STATEMENT OF AGREEMENT
     NOW, THEREFORE, in consideration of the foregoing premises, and for other good and valuable consideration, the receipt and sufficiency of which are hereby acknowledged, the Borrower and the Bank hereby agree as follows:
ARTICLE I
AMENDMENTS TO CREDIT AGREEMENT
  1.1 Amendments to Definitions.
   (a) Section 1.1 of the Credit Agreement is hereby amended by adding the following defined terms thereto in appropriate alphabetical order:
     “Letter of Credit Exposure” shall mean the sum of (i) the aggregate Stated Amount of all Letters of Credit outstanding at such time and (ii) the aggregate amount of all Reimbursement Obligations outstanding at such time.

 


 

     “Letters of Credit” shall mean any letter of credit issued by the Bank pursuant to the terms hereof, as such Letters of Credit may be amended, extended, renewed or replaced from time to time.
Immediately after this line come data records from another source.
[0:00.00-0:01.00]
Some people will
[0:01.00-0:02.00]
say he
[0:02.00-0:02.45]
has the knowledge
     “Reimbursement Obligation” shall have the meaning given to such term in Section 2.12(c).
     “Stated Amount” shall mean, with respect to any Letter of Credit at any time, the aggregate amount available to be drawn thereunder at such time (regardless of whether any conditions for drawing could then be met).
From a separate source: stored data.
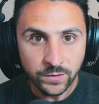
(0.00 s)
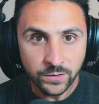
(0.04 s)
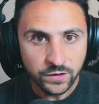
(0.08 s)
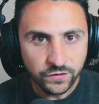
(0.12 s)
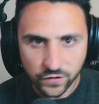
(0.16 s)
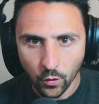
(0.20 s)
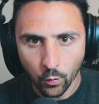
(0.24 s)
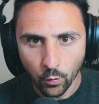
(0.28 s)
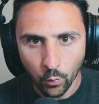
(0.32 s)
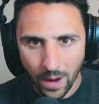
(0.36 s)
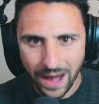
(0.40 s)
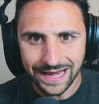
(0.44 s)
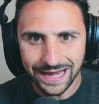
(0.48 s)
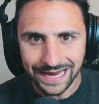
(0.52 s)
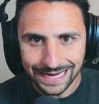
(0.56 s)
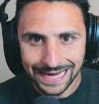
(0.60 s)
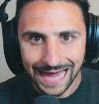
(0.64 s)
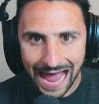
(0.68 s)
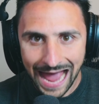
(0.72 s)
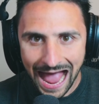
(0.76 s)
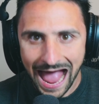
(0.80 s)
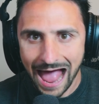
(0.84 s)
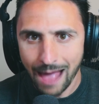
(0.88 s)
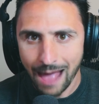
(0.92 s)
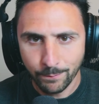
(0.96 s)
So when it
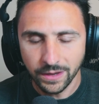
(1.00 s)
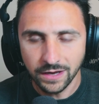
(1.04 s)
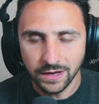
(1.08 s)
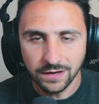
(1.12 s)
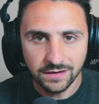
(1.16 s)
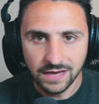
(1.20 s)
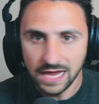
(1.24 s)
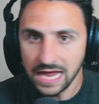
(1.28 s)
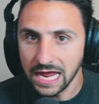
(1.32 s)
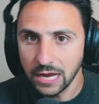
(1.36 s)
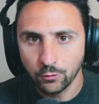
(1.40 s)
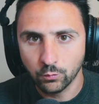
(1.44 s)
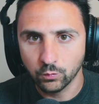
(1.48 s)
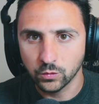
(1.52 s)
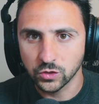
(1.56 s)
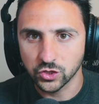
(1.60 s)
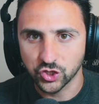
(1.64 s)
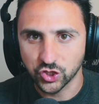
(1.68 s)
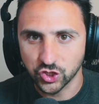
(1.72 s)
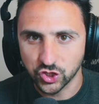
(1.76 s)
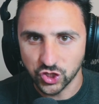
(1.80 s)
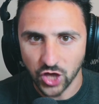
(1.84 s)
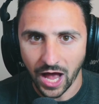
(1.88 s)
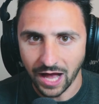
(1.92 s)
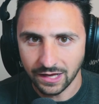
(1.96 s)
happened, it was
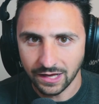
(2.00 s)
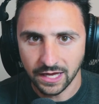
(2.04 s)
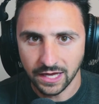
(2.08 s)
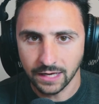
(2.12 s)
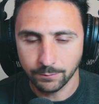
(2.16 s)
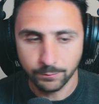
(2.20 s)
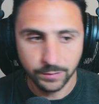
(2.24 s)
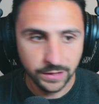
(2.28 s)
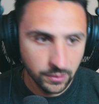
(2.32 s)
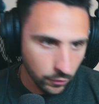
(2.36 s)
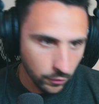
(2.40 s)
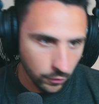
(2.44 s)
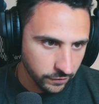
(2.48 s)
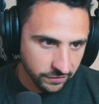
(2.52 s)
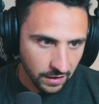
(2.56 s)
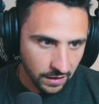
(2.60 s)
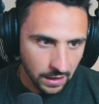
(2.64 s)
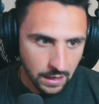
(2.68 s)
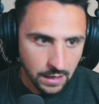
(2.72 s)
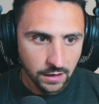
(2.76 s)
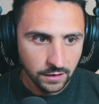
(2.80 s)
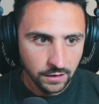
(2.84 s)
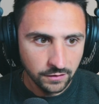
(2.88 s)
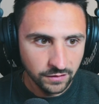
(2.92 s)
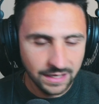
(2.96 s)
shocking because
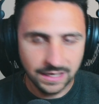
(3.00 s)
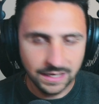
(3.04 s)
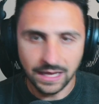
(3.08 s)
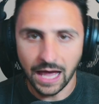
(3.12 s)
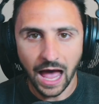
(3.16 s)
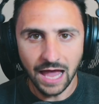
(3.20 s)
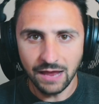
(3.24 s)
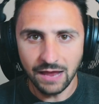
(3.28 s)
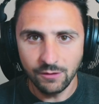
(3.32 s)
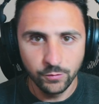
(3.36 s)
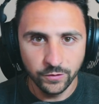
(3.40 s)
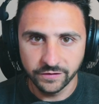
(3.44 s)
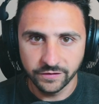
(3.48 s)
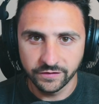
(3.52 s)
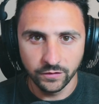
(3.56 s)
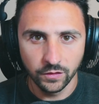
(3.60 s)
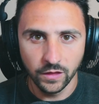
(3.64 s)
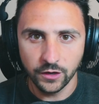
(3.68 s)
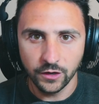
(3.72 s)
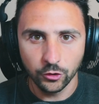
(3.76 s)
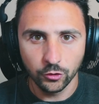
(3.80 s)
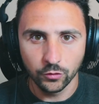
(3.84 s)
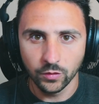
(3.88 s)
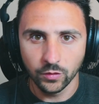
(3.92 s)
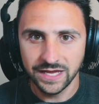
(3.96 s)
the guy was
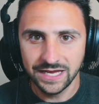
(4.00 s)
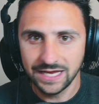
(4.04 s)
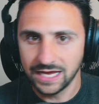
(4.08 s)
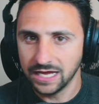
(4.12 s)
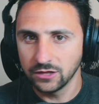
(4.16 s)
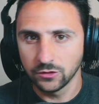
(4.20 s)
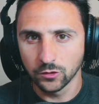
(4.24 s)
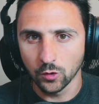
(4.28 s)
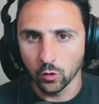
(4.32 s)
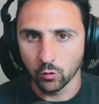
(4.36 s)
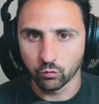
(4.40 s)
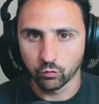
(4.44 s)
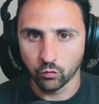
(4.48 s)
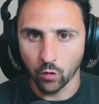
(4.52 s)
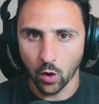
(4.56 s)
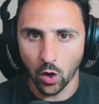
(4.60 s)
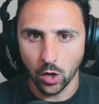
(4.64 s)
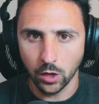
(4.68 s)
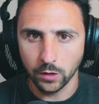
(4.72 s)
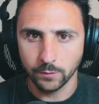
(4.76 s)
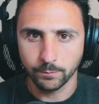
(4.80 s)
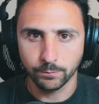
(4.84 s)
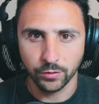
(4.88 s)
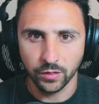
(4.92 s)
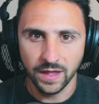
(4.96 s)
literally in the
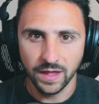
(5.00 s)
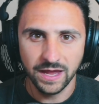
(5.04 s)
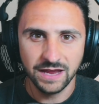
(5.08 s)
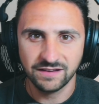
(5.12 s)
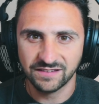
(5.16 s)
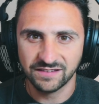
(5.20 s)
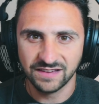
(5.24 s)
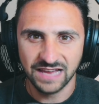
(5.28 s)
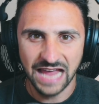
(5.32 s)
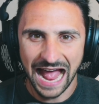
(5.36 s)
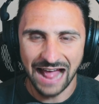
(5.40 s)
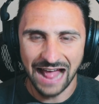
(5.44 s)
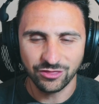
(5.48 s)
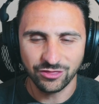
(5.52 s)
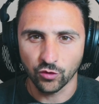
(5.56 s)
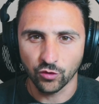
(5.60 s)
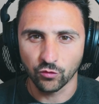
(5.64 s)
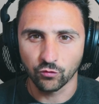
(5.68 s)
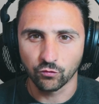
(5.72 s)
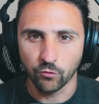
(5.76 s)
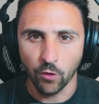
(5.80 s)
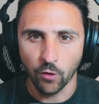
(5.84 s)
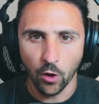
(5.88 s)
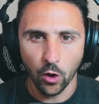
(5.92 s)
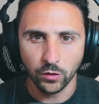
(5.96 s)
wrong place at the
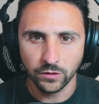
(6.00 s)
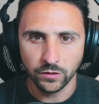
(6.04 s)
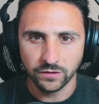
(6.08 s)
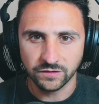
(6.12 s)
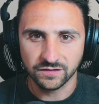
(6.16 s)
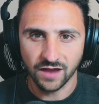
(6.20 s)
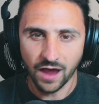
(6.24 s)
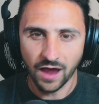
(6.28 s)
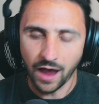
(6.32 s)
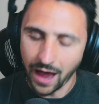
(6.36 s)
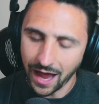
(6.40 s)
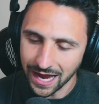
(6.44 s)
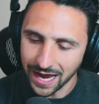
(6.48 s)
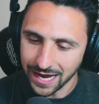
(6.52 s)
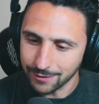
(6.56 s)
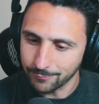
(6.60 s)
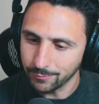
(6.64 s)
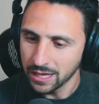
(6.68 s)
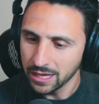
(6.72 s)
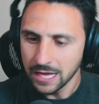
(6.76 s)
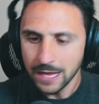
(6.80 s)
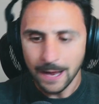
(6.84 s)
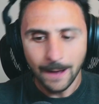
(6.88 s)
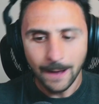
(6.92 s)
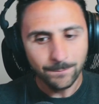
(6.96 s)
wrong
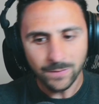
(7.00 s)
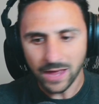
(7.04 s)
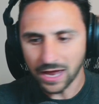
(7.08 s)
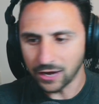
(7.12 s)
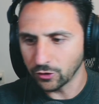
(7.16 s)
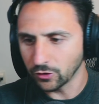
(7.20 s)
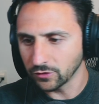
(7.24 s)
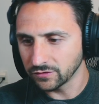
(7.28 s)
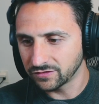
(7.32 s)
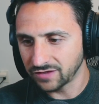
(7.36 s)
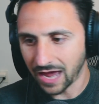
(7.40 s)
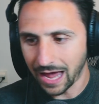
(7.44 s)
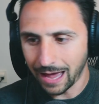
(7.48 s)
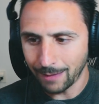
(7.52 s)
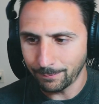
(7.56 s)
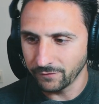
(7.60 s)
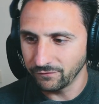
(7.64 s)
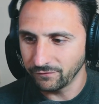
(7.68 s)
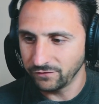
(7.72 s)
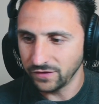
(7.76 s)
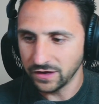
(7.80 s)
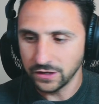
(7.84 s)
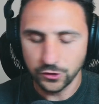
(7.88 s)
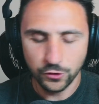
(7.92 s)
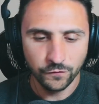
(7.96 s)
time. And on top
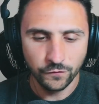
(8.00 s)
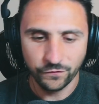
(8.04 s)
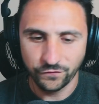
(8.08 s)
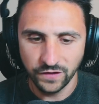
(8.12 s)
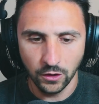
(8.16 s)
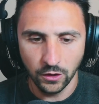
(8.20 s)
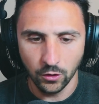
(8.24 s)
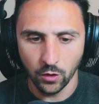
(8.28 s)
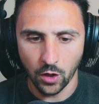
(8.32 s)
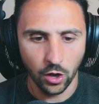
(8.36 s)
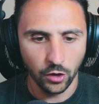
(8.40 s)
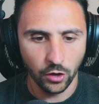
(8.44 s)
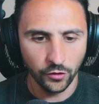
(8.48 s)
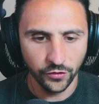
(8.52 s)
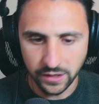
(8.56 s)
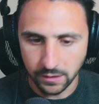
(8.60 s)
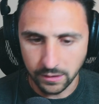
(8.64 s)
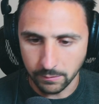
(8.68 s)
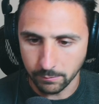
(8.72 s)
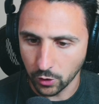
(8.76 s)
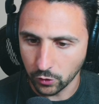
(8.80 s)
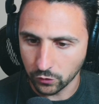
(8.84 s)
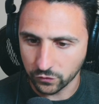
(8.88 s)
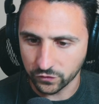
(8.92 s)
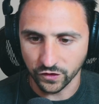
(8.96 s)
of it, you feel all the
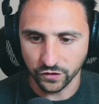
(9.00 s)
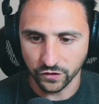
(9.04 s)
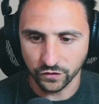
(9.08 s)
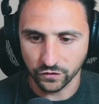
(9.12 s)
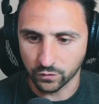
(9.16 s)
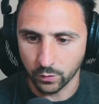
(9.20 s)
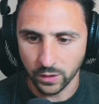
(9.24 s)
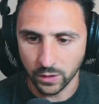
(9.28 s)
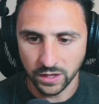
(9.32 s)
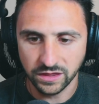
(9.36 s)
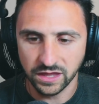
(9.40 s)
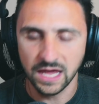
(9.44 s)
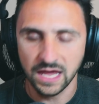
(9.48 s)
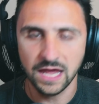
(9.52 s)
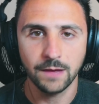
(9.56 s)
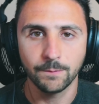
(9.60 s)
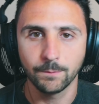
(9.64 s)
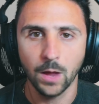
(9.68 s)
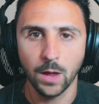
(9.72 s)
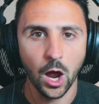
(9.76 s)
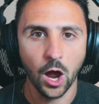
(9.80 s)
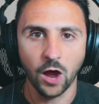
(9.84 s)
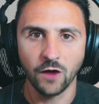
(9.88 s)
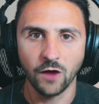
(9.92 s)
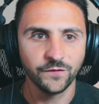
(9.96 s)
emotions with
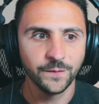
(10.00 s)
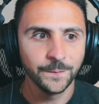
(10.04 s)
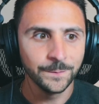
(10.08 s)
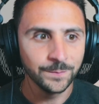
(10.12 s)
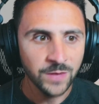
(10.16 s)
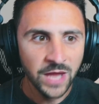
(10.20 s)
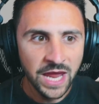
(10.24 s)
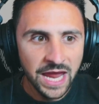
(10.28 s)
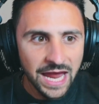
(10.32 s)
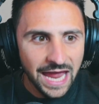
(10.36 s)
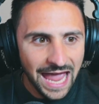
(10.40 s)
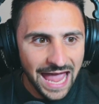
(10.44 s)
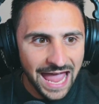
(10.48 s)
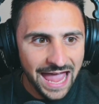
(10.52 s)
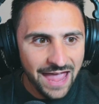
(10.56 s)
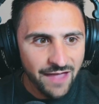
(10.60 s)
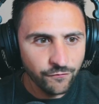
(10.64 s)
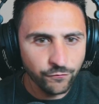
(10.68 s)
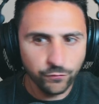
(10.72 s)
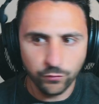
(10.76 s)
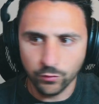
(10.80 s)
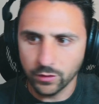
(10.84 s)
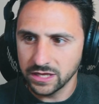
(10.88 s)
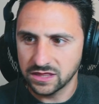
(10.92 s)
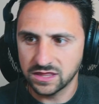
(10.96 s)
him of
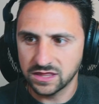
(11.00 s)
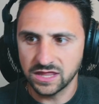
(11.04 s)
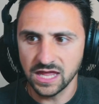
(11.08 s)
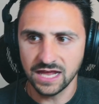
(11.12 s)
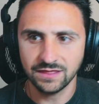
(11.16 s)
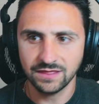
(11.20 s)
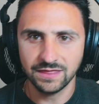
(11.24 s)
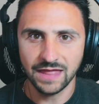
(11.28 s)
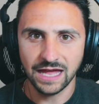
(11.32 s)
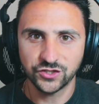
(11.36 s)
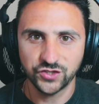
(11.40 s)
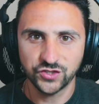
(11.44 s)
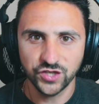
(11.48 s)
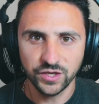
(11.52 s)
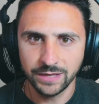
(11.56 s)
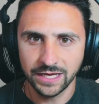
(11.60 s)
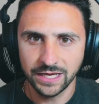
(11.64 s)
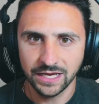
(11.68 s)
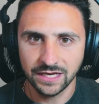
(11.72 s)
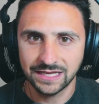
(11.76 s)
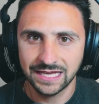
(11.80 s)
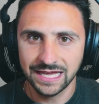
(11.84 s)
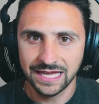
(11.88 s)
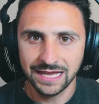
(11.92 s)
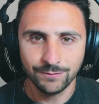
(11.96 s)
everything that Jimmy
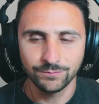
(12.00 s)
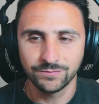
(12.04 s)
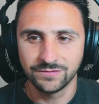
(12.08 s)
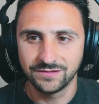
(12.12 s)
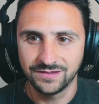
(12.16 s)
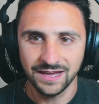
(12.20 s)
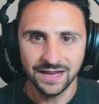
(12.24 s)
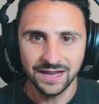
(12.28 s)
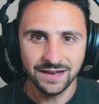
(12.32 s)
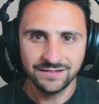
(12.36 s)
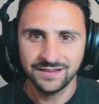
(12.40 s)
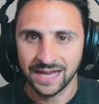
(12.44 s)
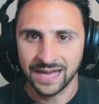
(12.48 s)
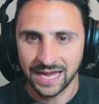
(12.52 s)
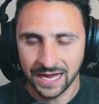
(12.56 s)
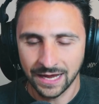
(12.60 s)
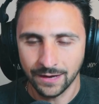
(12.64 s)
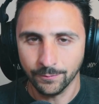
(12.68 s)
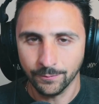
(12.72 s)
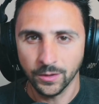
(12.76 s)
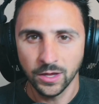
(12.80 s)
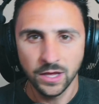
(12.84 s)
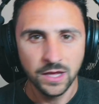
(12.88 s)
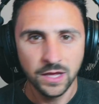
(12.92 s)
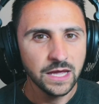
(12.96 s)
and Kim did to
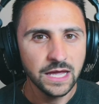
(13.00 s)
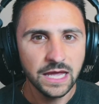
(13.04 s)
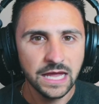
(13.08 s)
him.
(b) Section 1.1 of the Credit Agreement is hereby amended by deleting the following definitions in their entirety and substituting the following therefor:
     “Credit Documents” shall mean and collectively refer to this Agreement, the Note, the Letters of Credit, the Security Documents and any and all other agreements, instruments and documents, including, without limitation, notes, guaranties, mortgages, deeds to secure debt, deeds of trust, chattel mortgages, pledges, powers of attorney, consents, assignments, contracts, notices, security agreements, trust account agreements and all other written matters whether heretofore, now or hereafter executed by or on behalf of the Borrower or delivered to the Bank with respect to this Agreement or with respect to the transactions contemplated by this Agreement, and in each case, together with any amendments, modifications and supplements thereto, any replacements, renewals, extensions and restatements thereof, and any substitutes therefor, in whole or in part.
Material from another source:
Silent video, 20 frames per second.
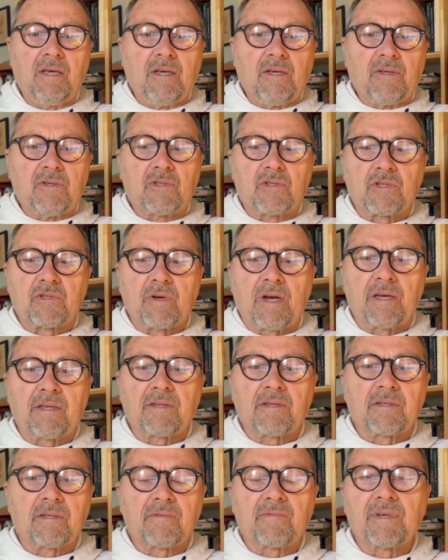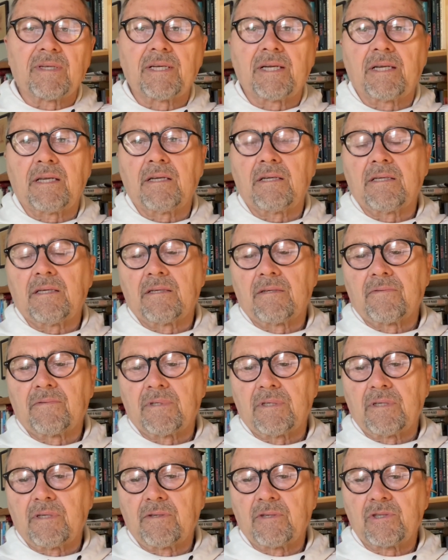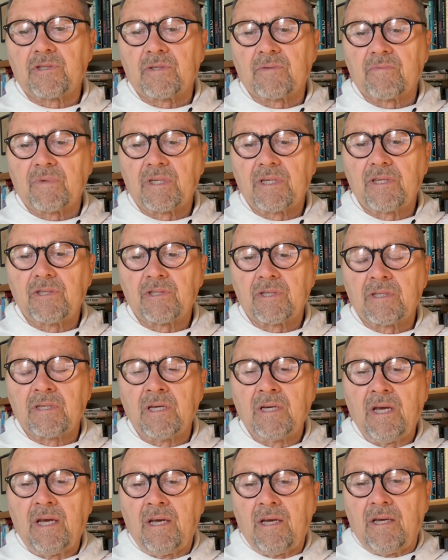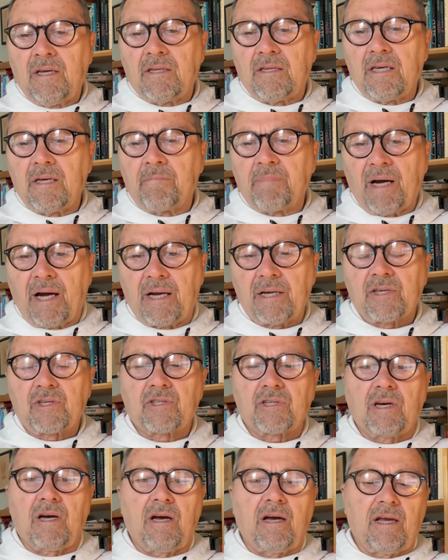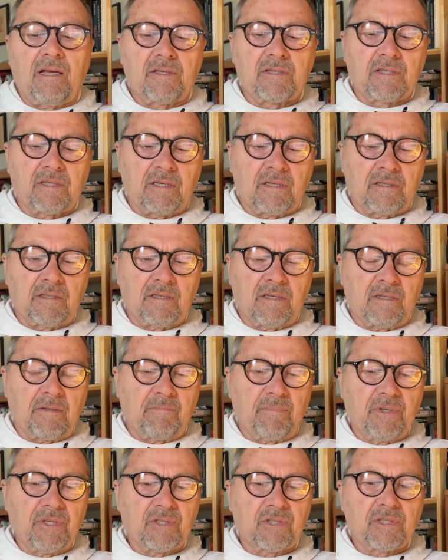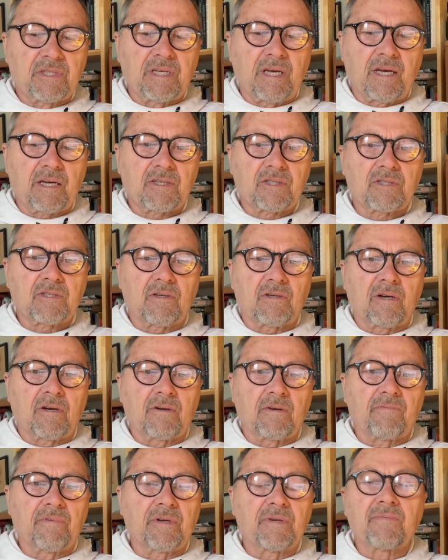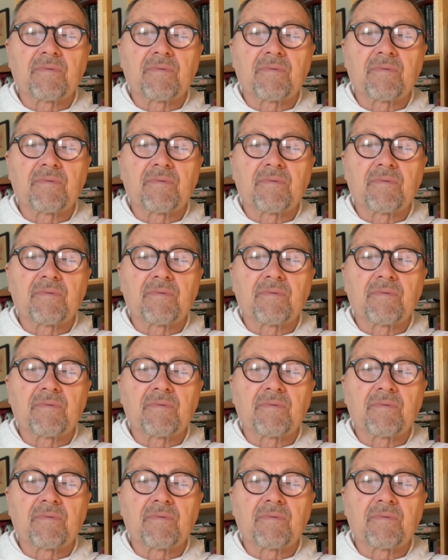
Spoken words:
strength and the validity of the Christian religion. The Upanishads and Buddhist texts are very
     “Obligations” shall mean and include (i) the Reimbursement Obligations, the Loans and all other loans, advances, indebtedness, liabilities, obligations, covenants and duties owing, arising, due or payable from the Borrower to the Bank of any kind or nature, present or future, arising under this Agreement, the Note or the other Credit Documents or any Hedge Agreement, whether direct or indirect (including those acquired by assignment), absolute or contingent, primary or secondary, due or to become due, now existing or hereafter arising and however acquired; and (ii) all interest (including to the extent permitted by law, all post-petition interest), charges, expenses, fees, attorneys’ fees and any other sums payable by the Borrower to the Bank under this Agreement or any of the other Credit Documents.
1.2 Amendments to Amounts and Terms of Loans (Article II).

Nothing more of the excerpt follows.